In 2025, LuLu Group inaugurated Kerala's tallest twin IT towers in Kochi's Smart City, spanning 3.4 million sq ft and accommodating 25,000 professionals.

==Philanthropy==
Yusuff Ali is involved in many social, charitable and humanitarian activities both in India as well as in the Arab states of the Gulf. He has done various philanthropic activities. As part of its Global CSR policy, the LuLu Group joined hands with Dubai Cares and adopted schools in Gaza and Nepal. Yusuff Ali contributed and took initiative to open a multi-faith funeral centre for the Indian community in Sharjah that spread across 8.3 acres. He also took initiative to sell and promote organic products grown by the special needs community in UAE through LuLu Hypermarkets Yusuff Ali donated to the Gujarat earthquake, Tsunami Relief Fund in Asia, and Typhoon and flood relief in other parts of the world. He also donated crores for relief and rehabilitation of Kerala flood victims in August 2018. He is also actively involved in ensuring the social, economic and religious welfare of expatriate Indians in the Persian Gulf region. He played a major role in finding land for the Christian community in the region to build churches, and secure cremation grounds for the Hindu populace in the Gulf region. Yusuff Ali also extended help to Indians during the amnesty period in the Persian Gulf when hundreds of Indians lost their livelihood. He helped rehabilitate people who lost their livelihood in the Kozhikode market fire as well. Yusuff Ali had pledged to donate Rs 50 million for the flood-hit south Indian state of Kerala in the event of the 2019 Kerala floods.

==Personal life==
He is married, with three children, and lives in Abu Dhabi. His elder daughter Shabeena is married to billionaire businessman Shamsheer Vayalil. His second daughter Shafeena is married to Adeeb Ahamed who runs Lulu Financial Holdings and Twenty14 Holdings, a hospitality investment firm. Youngest daughter Shifa is married to Sharoon Shamsudheen who is into successful IT businesses.

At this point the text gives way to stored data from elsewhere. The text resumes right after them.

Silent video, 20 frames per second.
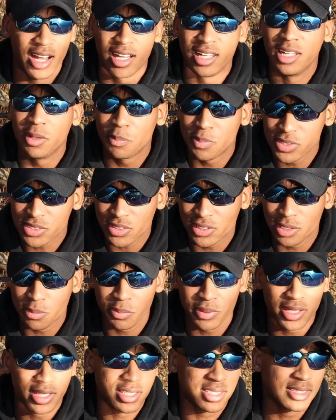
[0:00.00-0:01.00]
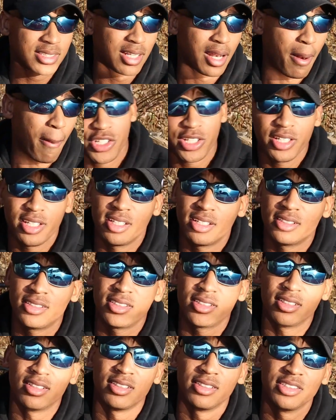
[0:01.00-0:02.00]
lipless crankbaits,
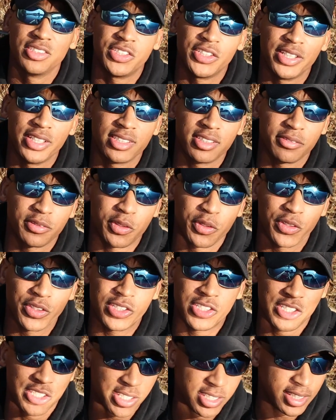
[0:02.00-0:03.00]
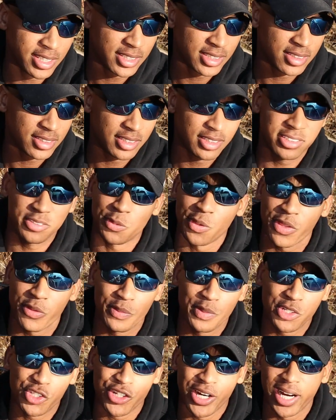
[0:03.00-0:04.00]
jigs, of course, jigs, whether
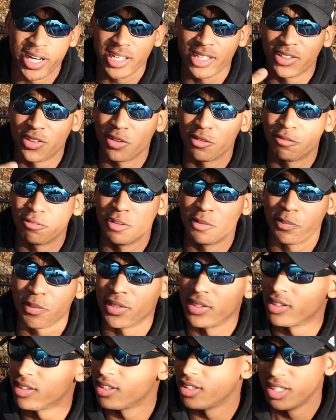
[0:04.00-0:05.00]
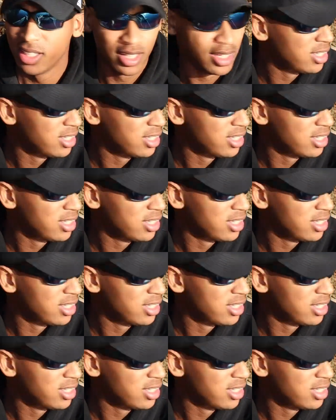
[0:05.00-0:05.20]
it be dragging or flipping.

In April 2021 the helicopter in which Yusuff Ali, his wife and three others (including the pilots), were travelling, crash landed in a swamp near Panangad (in Kochi). Ali and his wife were uninjured and were taken to a nearby hospital for first aid. The private helicopter owned by Ali had suffered a technical glitch due to adverse weather.

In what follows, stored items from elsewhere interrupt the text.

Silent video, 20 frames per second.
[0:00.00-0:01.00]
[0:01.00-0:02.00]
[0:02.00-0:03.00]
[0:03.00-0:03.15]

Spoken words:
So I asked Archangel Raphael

==Recognition and awards==
- 2004 – "Commander" title & St. Ephraim Medal by the Patriarch Ignatius Zakka I Iwas of Universal Syriac Orthodox Church.
- 2005 – Pravasi Bharatiya Samman in 2005; the highest Indian government award given to non-resident Indians.
- 2008 – Padma Shri from the Government of India.
- 2010 – "Business Man of the Year 2009-10" award instituted by the Kerala State Forum of Bankers' Clubs.
- 2012 – Lifetime Achievement Award at the inaugural Indian CEO Awards held in February.
- 2012 – Swiss Ambassador's Award 2012 for outstanding efforts in promoting Swiss-UAE relations.
- 2012 – "Most Influential Asian Business Leader in the MENA region" award by Forbes Middle East.
- 2012 – "Arab Business Leader of the Year 2012" during the third edition of the Global Arab Business Meeting held in Ras Al Khaimah.
- 2014 – Honorary D.Litt. by Aligarh Muslim University.
- 2016 – Was honoured with the archbishop Mar Gregorios Award instituted by the alumni association of Mar Ivanios College, Amicos, for his contribution to the industrial sector in 2016.
- 2018 – Honorary doctorate from Middlesex University.
- 2018 – Honorary doctorate from Mahatma Gandhi University, Kerala.
- 2021 - Was honoured with Abu Dhabi's highest civilian award, Abu Dhabi Award 2021 by HH Sheikh Mohammed Bin Zayed Al Nahyan, Crown Prince of Abu Dhabi.
- 2021 - Yusuff Ali was granted a long-term residential visa by Qais bin Mohammed Al Yousaf, Oman's Minister of Commerce, Industry, and Investment Promotion (MOCIIP).
- 2022 - Yusuff Ali, chairman of Lulu Group, has become the first Bahrain golden residency visa recipient.